The expression following the WHERE clause may contain operators, literal values, and names of columns in the table being indexed. The WHERE clause may not contains subqueries, references to other tables, functions, or bound parameters. The LIKE, GLOB, MATCH, and REGEXP operators in SQLite are implemented as functions by the same name. Since functions are prohibited in the WHERE clause of a CREATE INDEX statement, so too are the LIKE, GLOB, MATCH, and REGEXP operators.

Only rows of the table for which the WHERE clause evaluates to true are included in the index. If the WHERE clause expression evaluates to NULL or to false for some rows of the table, then those rows are omitted from the index.
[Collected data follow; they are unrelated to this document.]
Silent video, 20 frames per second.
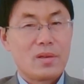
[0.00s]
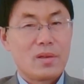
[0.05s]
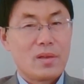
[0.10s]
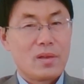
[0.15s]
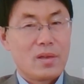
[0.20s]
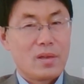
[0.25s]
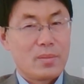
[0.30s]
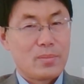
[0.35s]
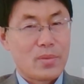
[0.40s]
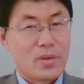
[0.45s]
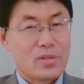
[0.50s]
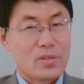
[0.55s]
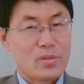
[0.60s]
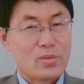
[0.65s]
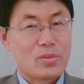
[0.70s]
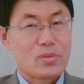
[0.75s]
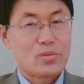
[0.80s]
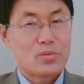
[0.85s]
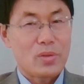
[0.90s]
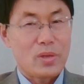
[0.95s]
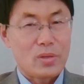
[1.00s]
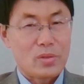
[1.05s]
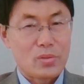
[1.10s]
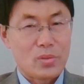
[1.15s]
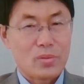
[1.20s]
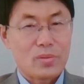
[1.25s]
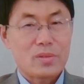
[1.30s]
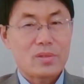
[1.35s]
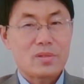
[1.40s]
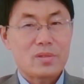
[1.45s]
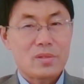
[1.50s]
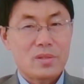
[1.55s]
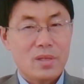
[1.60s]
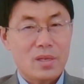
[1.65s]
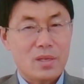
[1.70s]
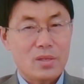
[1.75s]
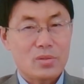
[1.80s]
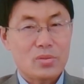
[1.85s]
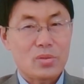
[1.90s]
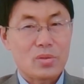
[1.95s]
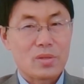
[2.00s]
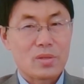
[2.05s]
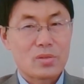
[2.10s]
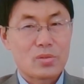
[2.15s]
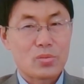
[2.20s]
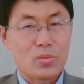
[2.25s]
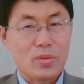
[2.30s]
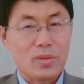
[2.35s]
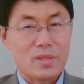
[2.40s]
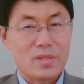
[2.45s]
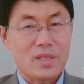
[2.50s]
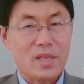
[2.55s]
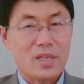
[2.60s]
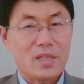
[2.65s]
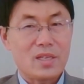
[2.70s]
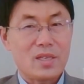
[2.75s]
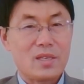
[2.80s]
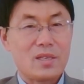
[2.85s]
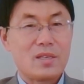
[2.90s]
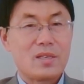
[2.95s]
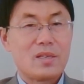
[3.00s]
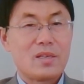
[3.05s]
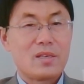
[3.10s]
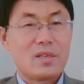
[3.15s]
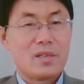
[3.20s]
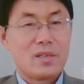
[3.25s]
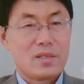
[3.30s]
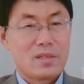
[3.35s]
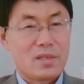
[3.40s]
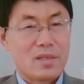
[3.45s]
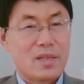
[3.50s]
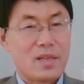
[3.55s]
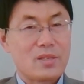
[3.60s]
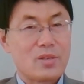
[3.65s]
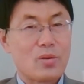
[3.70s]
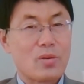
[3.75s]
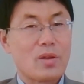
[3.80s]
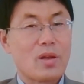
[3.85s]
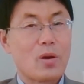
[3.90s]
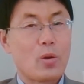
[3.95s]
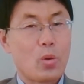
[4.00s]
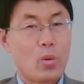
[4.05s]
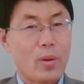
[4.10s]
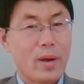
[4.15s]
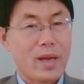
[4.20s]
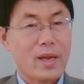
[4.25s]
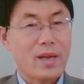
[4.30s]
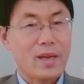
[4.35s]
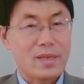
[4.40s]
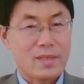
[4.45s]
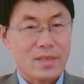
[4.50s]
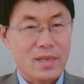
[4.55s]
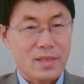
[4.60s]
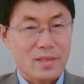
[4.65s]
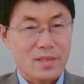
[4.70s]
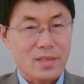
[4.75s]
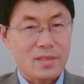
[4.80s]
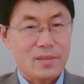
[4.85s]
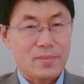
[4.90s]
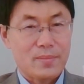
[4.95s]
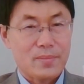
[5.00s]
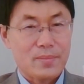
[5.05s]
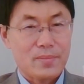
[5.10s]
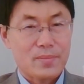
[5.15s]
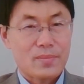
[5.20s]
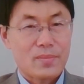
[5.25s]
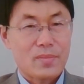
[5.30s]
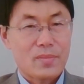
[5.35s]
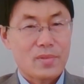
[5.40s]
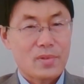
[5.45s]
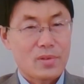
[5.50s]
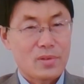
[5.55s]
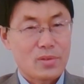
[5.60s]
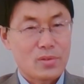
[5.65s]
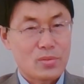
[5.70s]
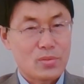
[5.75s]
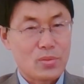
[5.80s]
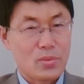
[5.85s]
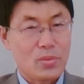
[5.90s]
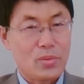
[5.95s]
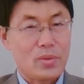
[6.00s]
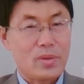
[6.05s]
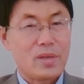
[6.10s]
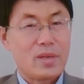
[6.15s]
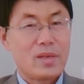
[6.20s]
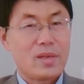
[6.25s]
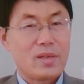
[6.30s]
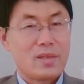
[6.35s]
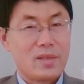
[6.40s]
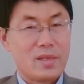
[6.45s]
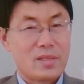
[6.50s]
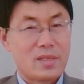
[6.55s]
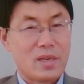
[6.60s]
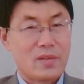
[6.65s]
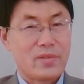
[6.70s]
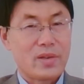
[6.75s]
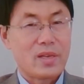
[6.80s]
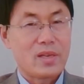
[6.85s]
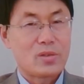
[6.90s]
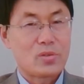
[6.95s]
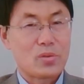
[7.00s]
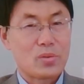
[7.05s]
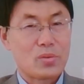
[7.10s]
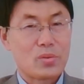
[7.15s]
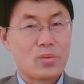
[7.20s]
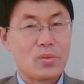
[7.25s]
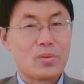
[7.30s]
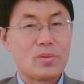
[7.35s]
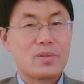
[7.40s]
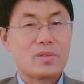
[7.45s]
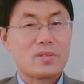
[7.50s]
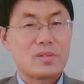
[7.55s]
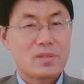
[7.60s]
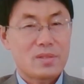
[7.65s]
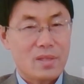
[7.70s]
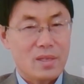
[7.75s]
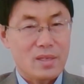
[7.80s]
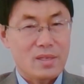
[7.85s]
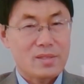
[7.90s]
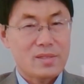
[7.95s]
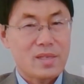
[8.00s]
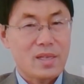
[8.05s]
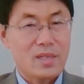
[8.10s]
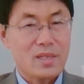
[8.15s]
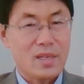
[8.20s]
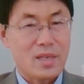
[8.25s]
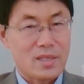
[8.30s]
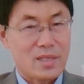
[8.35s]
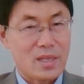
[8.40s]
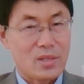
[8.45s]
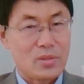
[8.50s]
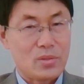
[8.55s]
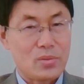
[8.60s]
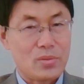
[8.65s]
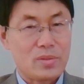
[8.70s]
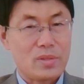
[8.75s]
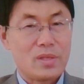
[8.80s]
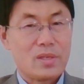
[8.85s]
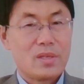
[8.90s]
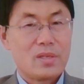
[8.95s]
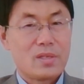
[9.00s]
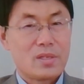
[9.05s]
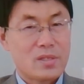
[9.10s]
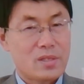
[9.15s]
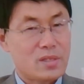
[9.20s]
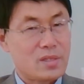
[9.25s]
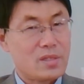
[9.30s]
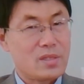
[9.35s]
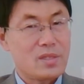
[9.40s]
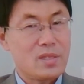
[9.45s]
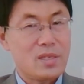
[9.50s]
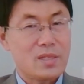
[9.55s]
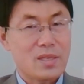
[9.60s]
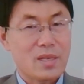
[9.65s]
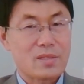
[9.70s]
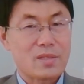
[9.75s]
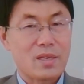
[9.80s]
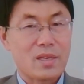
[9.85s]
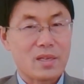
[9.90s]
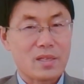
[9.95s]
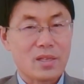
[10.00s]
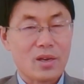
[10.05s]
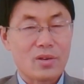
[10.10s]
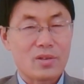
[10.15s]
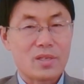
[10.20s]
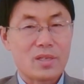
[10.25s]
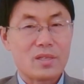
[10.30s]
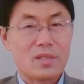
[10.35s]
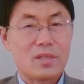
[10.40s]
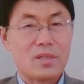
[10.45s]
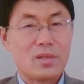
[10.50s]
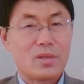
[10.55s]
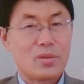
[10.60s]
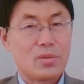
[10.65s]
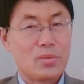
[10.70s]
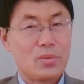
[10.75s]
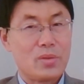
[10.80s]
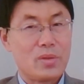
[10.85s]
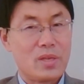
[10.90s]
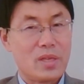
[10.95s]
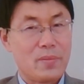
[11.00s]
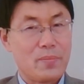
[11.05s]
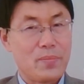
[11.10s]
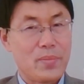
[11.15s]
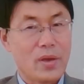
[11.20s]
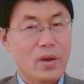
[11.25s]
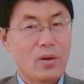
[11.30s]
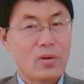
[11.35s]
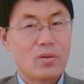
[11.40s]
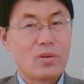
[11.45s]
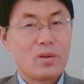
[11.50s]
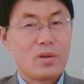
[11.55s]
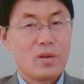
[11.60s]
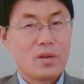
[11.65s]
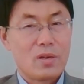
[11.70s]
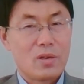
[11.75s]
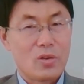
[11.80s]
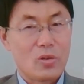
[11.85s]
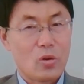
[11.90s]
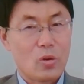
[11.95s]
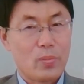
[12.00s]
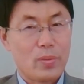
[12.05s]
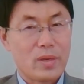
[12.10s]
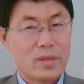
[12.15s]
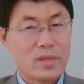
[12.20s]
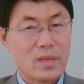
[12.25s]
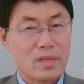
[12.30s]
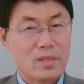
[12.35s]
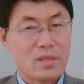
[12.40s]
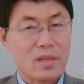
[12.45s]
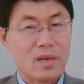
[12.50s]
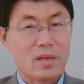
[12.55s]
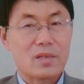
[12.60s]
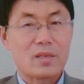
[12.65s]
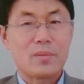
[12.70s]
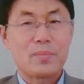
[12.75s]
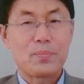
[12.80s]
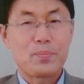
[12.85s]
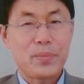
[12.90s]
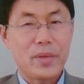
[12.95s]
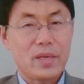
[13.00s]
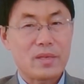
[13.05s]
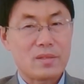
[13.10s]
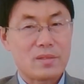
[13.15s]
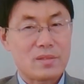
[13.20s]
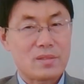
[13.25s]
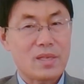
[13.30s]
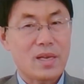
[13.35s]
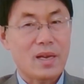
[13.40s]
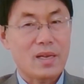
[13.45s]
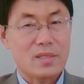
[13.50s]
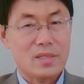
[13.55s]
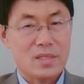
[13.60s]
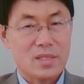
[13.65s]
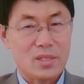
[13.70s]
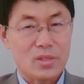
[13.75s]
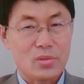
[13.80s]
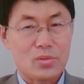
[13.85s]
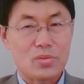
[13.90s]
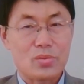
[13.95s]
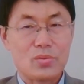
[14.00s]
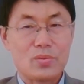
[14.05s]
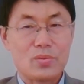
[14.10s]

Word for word: 毛泽东最终听取了粟裕的建议，这才有了淮海战役。粟裕也成为了中共第三野战军实际上的领导人，与林彪、刘伯承等并驾齐驱。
The columns referenced in the WHERE clause of a partial index can be any of the columns in the table, not just columns that happen to be indexed. However, it is very common for the WHERE clause expression of a partial index to be a simple expression on the column being indexed. The following is a typical example:

CREATE INDEX po_parent ON purchaseorder(parent_po) WHERE parent_po IS NOT NULL;

In the example above, if most purchase orders do not have a "parent" purchase order, then most parent_po values will be NULL. That means only a small subset of the rows in the purchaseorder table will be indexed. Hence the index will take up much less space. And changes to the original purchaseorder table will run faster since the po_parent index only needs to be updated for those exceptional rows where parent_po is not NULL. But the index is still useful for querying. In particular, if one wants to know all "children" of a particular purchase order "?1", the query would be:

SELECT po_num FROM purchaseorder WHERE parent_po=?1;

The query above will use the po_parent index to help find the answer, since the po_parent index contains entries for all rows of interest. Note that since po_parent is smaller than a full index, the query will likely run faster too.
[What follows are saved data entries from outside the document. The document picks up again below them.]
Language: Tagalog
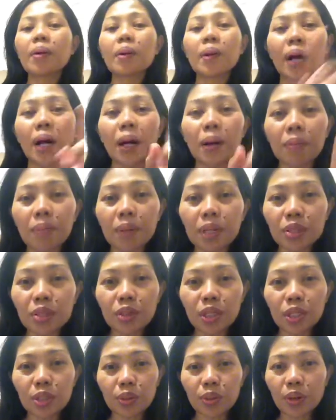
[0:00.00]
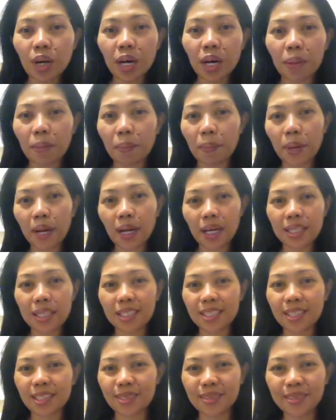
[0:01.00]
ang video ito ay para
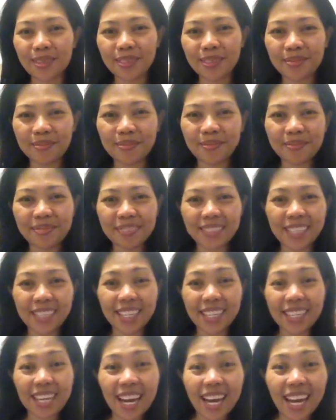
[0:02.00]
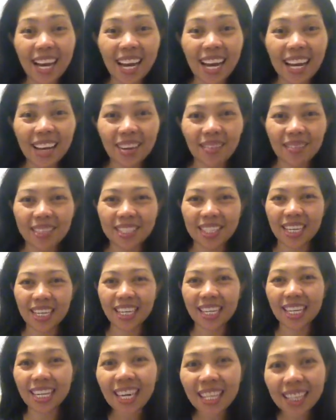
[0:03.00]
sa iyo. Tada! Umpisa
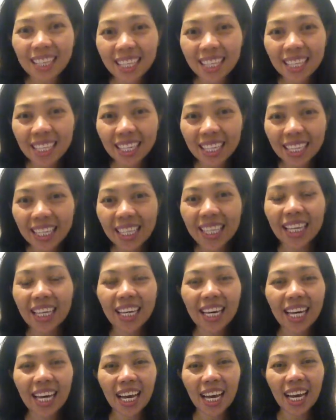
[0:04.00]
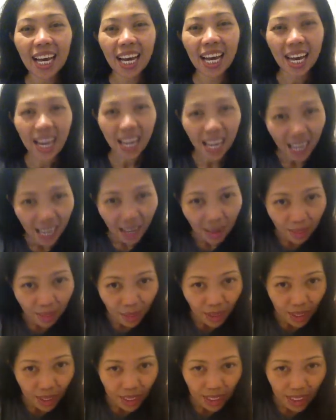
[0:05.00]
na natin. Alam
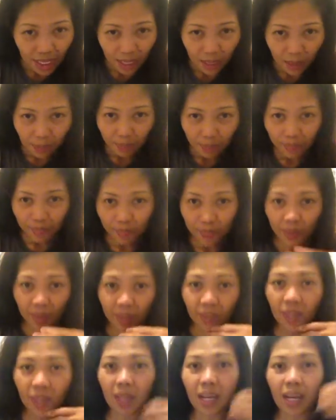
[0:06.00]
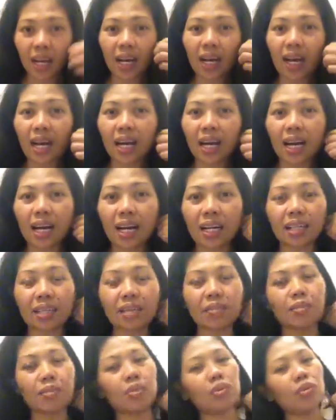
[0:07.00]
nyo kasi, ang
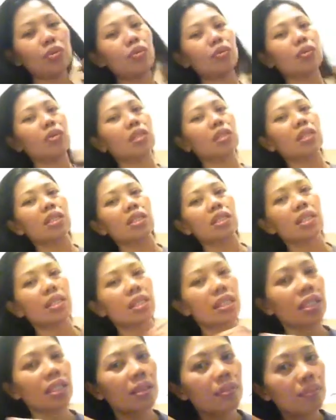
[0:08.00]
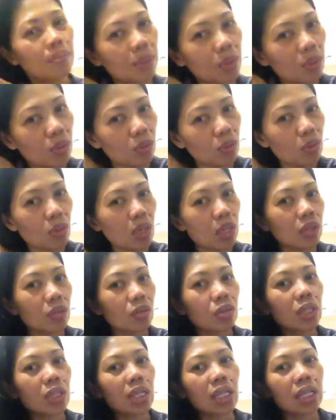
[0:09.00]
aking book is pinutulan ko
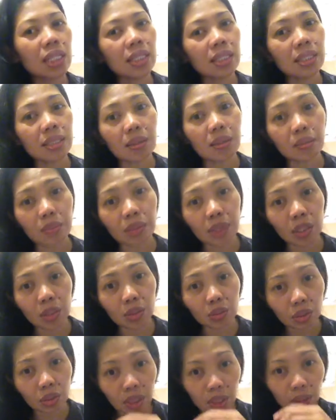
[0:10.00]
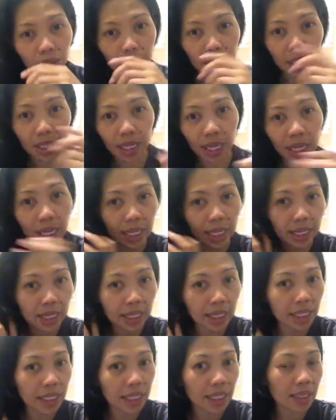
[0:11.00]
siya last December
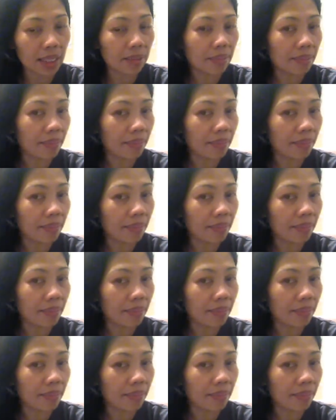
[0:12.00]
2018.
2.1 Unique Partial Indexes

A partial index definition may include the UNIQUE keyword. If it does, then SQLite requires every entry in the index to be unique. This provides a mechanism for enforcing uniqueness across some subset of the rows in a table.

For example, suppose you have a database of the members of a large organization where each person is assigned to a particular "team". Each team has a "leader" who is also a member of that team. The table might look something like this:

CREATE TABLE person(
  person_id       INTEGER PRIMARY KEY,
  team_id         INTEGER REFERENCES team,
  is_team_leader  BOOLEAN,
  -- other fields elided
);

The team_id field cannot be unique because there usually multiple people on the same team. One cannot make the combination of team_id and is_team_leader unique since there are usually multiple non-leaders on each team. The solution to enforcing one leader per team is to create a unique index on team_id but restricted to those entries for which is_team_leader is true:

CREATE UNIQUE INDEX team_leader ON person(team_id) WHERE is_team_leader;

Coincidentally, that same index is useful for locating the team leader of a particular team:

SELECT person_id FROM person WHERE is_team_leader AND team_id=?1;

3.0 Queries Using Partial Indexes

Let X be the expression in the WHERE clause of a partial index, and let W be the WHERE clause of a query that uses the table that is indexed. Then, the query is permitted to use the partial index if W⇒X, where the ⇒ operator (usually pronounced "implies") is the logic operator equivalent to "X or not W". Hence, determining whether or not a partial index is usable in a particular query reduces to proving a theorem in first-order logic.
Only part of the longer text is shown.